Consider how social media has been singularly optimized for "engagement"; how many clicks, likes, shares, and impressions. Engagement is based on precise metrics offering a one-dimensional perspective of the experience; is the user hooked or not? This is dangerous because it doesn't actually capture why we're engaged (or enraged). Engagement metrics don't measure the quality of the information, it's emotional impact, or even its credibility. Media modulates your attention and shapes how you feel, act, and think. "Who controls the memes, controls the Universe" as Elon Musk quips.

Let ideas ferment

Instead, give your attention a rest and ignore logic. Just for a bit. Let your ideas ferment.

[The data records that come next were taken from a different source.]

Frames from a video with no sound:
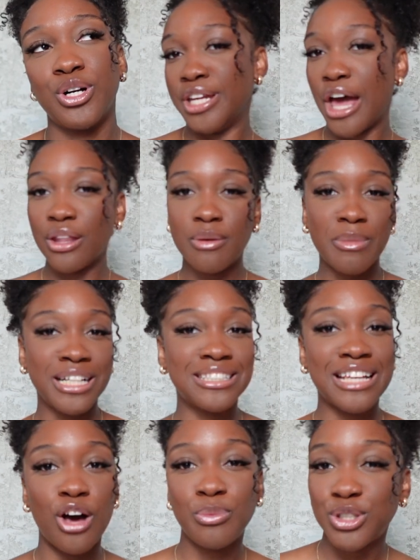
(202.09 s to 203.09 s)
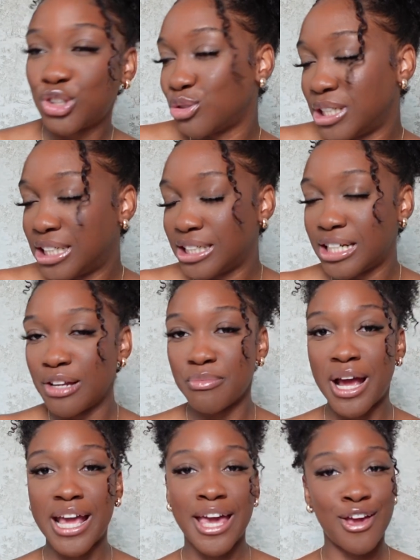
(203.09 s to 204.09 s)
Now that my scalp is treated and
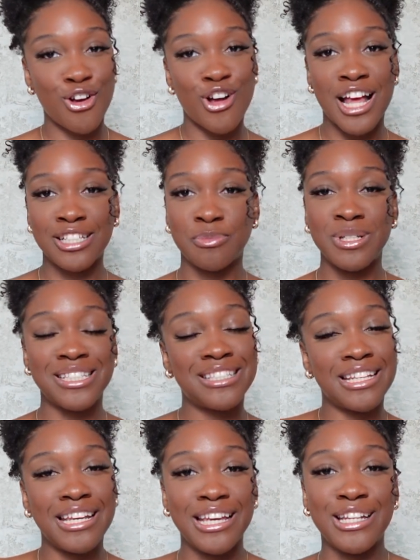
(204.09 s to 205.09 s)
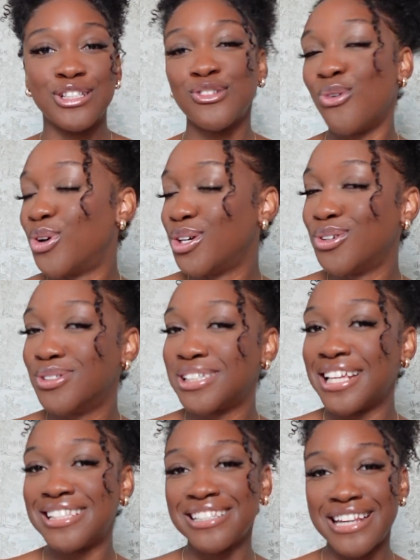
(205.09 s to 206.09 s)
my hair has been sitting in its oils,
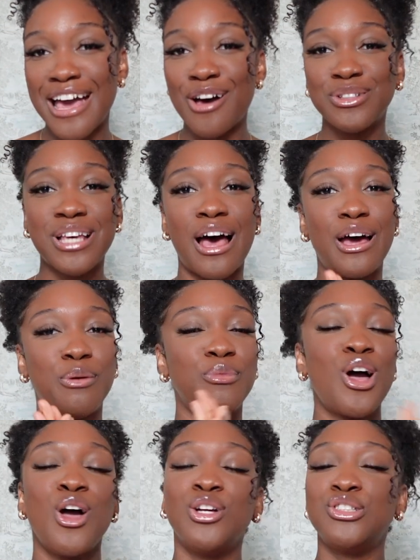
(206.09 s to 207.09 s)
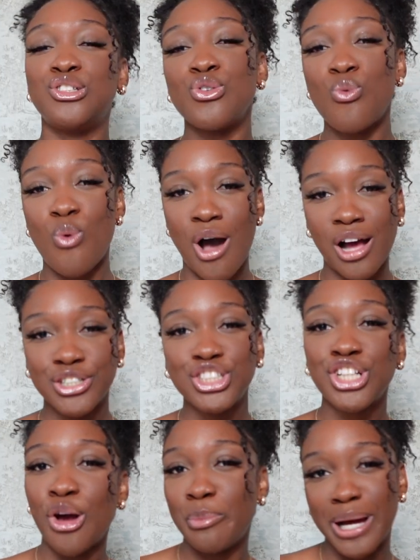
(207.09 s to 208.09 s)
it's now time to
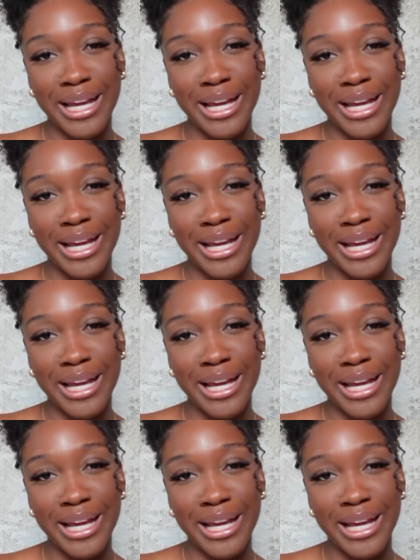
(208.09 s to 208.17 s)
wash my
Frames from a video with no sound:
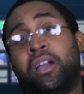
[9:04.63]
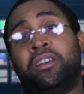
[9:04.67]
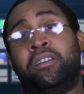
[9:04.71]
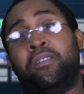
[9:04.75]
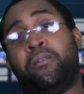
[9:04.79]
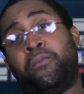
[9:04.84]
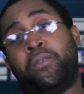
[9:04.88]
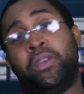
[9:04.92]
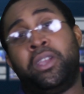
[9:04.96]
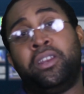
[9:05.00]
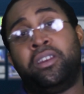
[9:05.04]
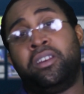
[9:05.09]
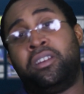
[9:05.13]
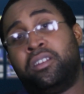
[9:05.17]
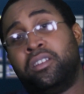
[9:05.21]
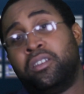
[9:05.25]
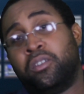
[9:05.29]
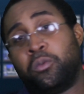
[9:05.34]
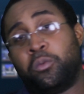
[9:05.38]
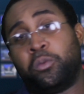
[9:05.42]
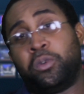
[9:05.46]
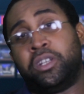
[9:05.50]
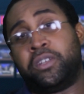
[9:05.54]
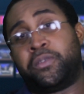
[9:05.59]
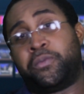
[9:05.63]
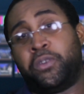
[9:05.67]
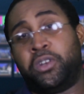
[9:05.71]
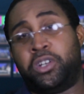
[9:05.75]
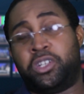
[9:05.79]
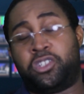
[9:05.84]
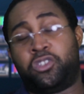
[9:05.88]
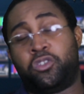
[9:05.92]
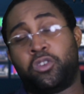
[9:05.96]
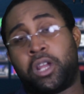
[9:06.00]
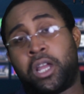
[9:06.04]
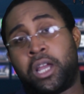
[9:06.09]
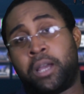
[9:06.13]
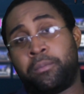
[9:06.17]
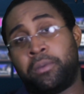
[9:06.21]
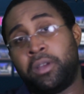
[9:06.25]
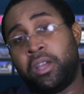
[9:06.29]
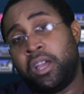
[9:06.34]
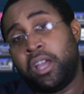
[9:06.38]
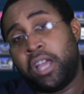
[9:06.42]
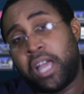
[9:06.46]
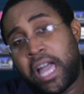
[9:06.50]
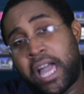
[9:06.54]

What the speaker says: undefeated with this footage drop.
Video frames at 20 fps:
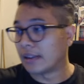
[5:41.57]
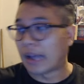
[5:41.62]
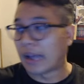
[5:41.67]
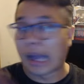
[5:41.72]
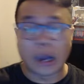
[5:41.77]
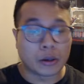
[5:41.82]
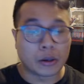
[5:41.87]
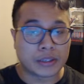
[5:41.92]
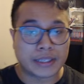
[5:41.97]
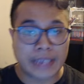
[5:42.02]

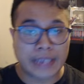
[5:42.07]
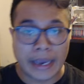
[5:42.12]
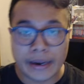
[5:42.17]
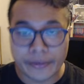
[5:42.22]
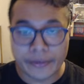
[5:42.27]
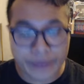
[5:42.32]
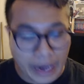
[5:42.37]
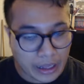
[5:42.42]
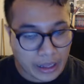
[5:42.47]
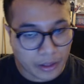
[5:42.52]
outside
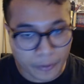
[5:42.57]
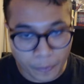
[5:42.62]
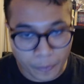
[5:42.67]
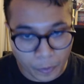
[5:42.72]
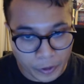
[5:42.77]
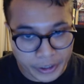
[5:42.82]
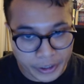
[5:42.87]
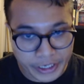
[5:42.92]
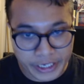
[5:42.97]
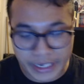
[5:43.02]
of
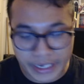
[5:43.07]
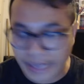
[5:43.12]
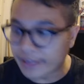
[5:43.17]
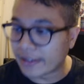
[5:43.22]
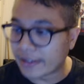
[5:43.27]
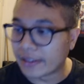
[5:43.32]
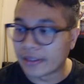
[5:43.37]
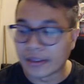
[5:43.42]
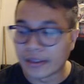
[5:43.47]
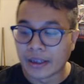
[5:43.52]
California and
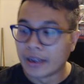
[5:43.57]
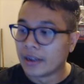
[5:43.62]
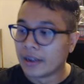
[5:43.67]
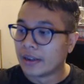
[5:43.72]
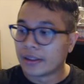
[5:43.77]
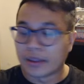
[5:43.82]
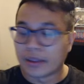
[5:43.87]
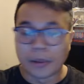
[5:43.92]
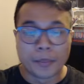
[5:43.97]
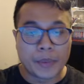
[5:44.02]
in
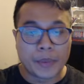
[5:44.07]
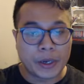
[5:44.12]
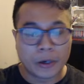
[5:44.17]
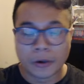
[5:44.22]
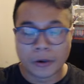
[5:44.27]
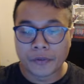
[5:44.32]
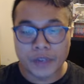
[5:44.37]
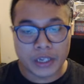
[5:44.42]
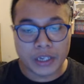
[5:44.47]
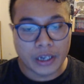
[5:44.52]
the middle
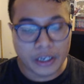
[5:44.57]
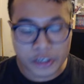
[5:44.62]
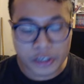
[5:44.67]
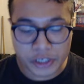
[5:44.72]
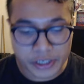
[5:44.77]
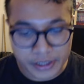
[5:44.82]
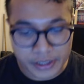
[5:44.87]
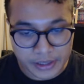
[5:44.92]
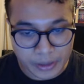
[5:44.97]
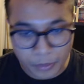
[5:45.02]
of the
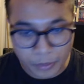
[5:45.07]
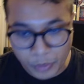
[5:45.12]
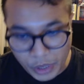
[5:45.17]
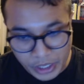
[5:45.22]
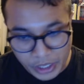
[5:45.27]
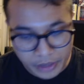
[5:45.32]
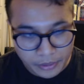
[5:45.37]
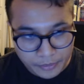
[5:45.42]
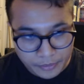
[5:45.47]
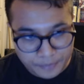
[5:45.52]
country
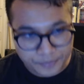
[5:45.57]
somewhere,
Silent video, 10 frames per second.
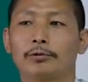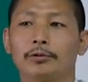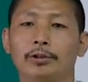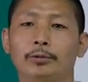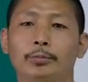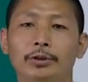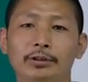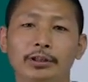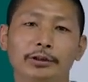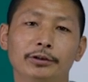see
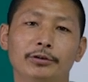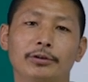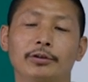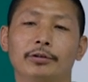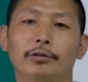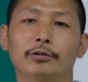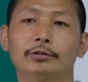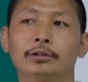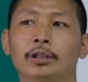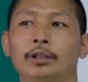buildings, you
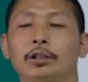know,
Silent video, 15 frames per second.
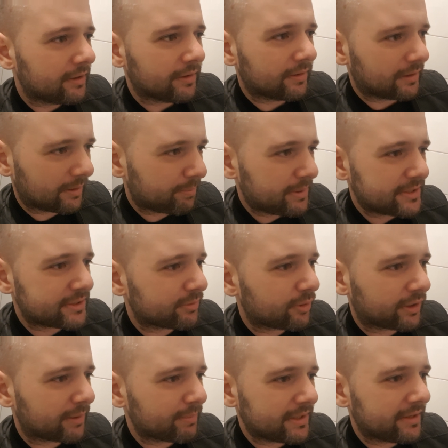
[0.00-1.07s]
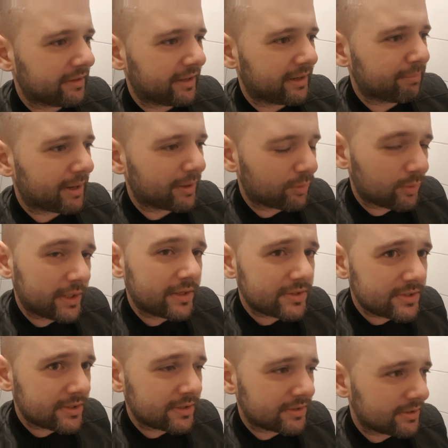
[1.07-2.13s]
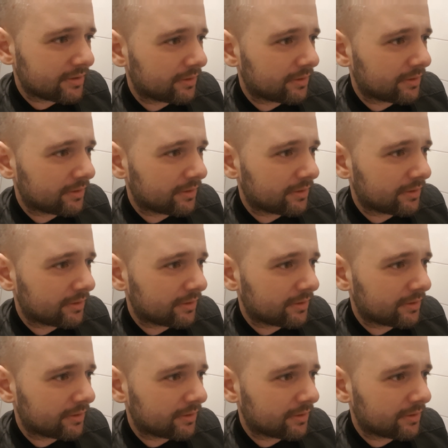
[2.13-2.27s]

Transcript: or a piece of work can be delayed by weeks,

That's what Claus Meyer and René Redzepi did when they opened their restaurant Noma in Denmark in 2004. It was not obvious that it'd be a gastronomic success. Against conventional wisdom the team picked local Nordic ingredients. Hardly known for their gastronomic delight. They explored and elevated the traditional fermentation process. They did something never done before. They changed the national culture through food. They made something radically new and won. They broke the cage of logic and it worked.

Noma in Copenhagen is one of the world's greatest dining places.
Noma in Copenhagen is one of the world's greatest dining places. Photo by Noma.

Or take Pixar. During the construction of the Pixar campus, Steve Jobs made the illogical but wise choice of placing the bathrooms in the middle of the atrium instead of off to the sides with easier access. This deliberate friction meant employees had to walk further and wait to use the limited facilities. Facility Management and HR were surely not amused. But it meant the employees would bump into each other more often. Sparking random conversation led to creative inspiration. Pixar launched the computer animated film industry and is still the most award-winning animation studio today. It pays to break free of logic.

Imagination is the fluid dynamic to logic's rigid structure. It's the beginner's mind unshackled from the burden of reason. It's how art influences technology and technology influences art. We shape the tools and the tools shape us. Ultimately design shapes how we think. And if we're trapped in the cage of logic, we're tragically limiting ourselves and our human potential. Designing a better future requires us to break the cage of logic and imagine the possible.